TASK OBJECTIVE -
Could you copy out all of the records below exactly, leaving out every picture?

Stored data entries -
====================

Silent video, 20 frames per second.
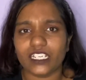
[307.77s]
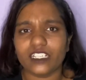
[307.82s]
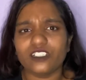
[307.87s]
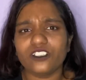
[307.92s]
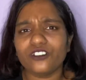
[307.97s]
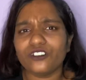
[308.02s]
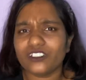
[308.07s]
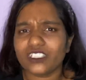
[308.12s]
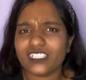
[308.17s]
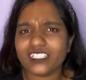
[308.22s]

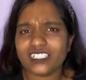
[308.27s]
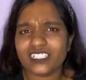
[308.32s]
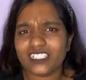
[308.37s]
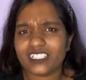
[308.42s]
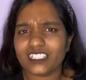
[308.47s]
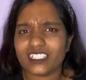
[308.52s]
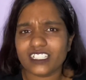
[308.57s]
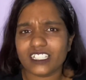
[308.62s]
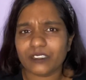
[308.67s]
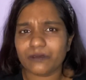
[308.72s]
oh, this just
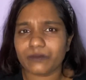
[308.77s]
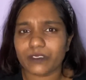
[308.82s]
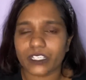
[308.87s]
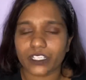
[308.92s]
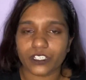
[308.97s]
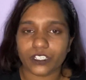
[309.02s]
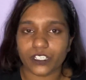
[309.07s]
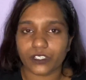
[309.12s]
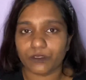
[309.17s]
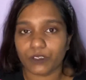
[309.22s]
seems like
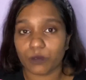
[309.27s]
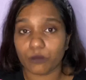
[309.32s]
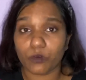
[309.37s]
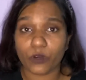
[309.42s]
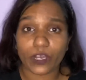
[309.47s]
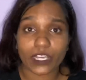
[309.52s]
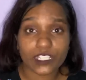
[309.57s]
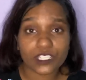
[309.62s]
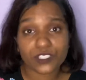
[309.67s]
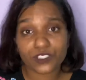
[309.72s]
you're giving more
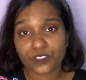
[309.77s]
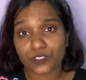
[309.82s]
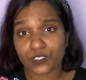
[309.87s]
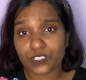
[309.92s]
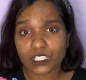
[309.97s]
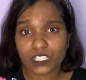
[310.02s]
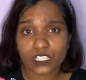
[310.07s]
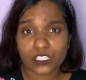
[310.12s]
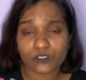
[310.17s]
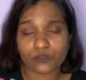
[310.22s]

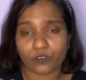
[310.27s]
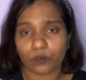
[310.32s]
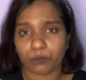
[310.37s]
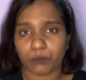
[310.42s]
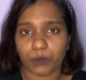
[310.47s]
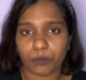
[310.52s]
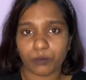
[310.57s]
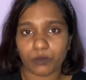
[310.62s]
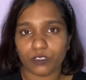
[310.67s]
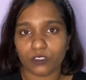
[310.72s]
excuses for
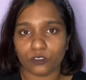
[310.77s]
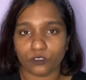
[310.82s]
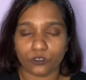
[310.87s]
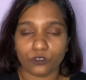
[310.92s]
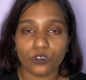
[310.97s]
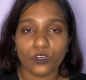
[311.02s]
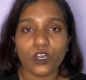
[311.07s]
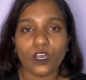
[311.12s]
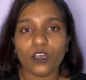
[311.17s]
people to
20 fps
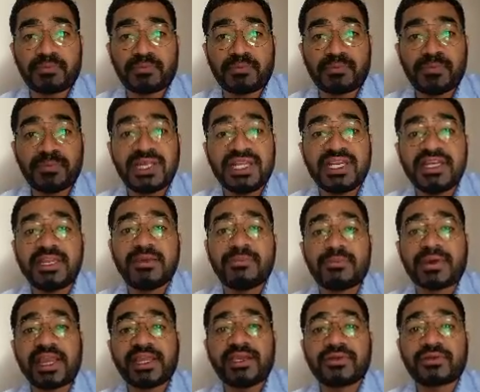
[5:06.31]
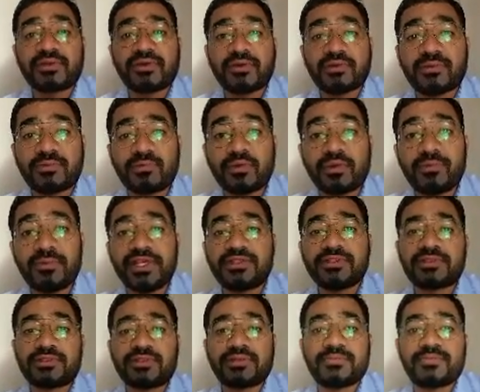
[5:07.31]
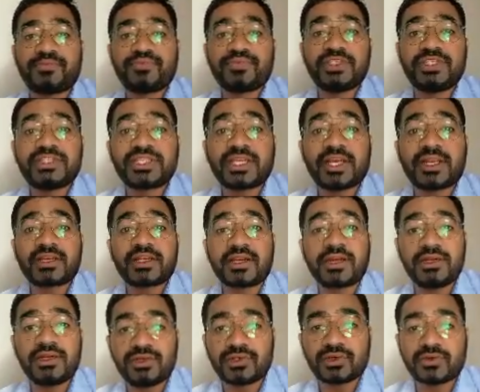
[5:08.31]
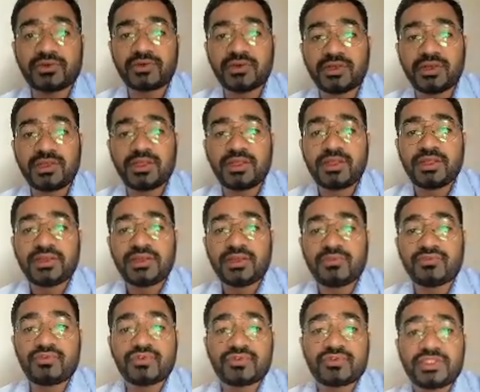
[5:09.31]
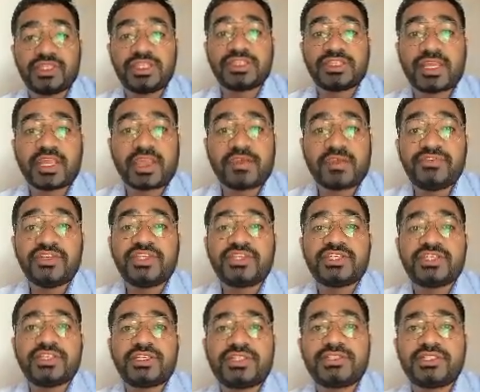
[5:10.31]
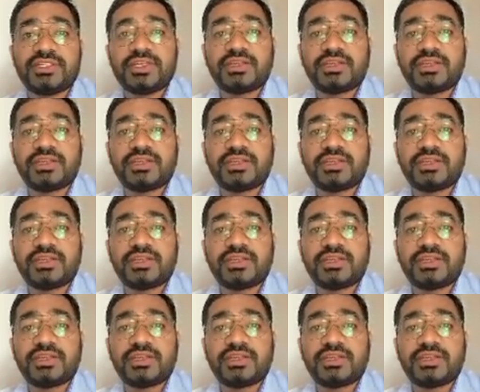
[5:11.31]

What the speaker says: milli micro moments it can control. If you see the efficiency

====================

YOUR RESPONSE -
Silent video, 20 frames per second.
[307.77s]
[307.82s]
[307.87s]
[307.92s]
[307.97s]
[308.02s]
[308.07s]
[308.12s]
[308.17s]
[308.22s]

[308.27s]
[308.32s]
[308.37s]
[308.42s]
[308.47s]
[308.52s]
[308.57s]
[308.62s]
[308.67s]
[308.72s]
oh, this just
[308.77s]
[308.82s]
[308.87s]
[308.92s]
[308.97s]
[309.02s]
[309.07s]
[309.12s]
[309.17s]
[309.22s]
seems like
[309.27s]
[309.32s]
[309.37s]
[309.42s]
[309.47s]
[309.52s]
[309.57s]
[309.62s]
[309.67s]
[309.72s]
you're giving more
[309.77s]
[309.82s]
[309.87s]
[309.92s]
[309.97s]
[310.02s]
[310.07s]
[310.12s]
[310.17s]
[310.22s]

[310.27s]
[310.32s]
[310.37s]
[310.42s]
[310.47s]
[310.52s]
[310.57s]
[310.62s]
[310.67s]
[310.72s]
excuses for
[310.77s]
[310.82s]
[310.87s]
[310.92s]
[310.97s]
[311.02s]
[311.07s]
[311.12s]
[311.17s]
people to
20 fps
[5:06.31]
[5:07.31]
[5:08.31]
[5:09.31]
[5:10.31]
[5:11.31]

What the speaker says: milli micro moments it can control. If you see the efficiency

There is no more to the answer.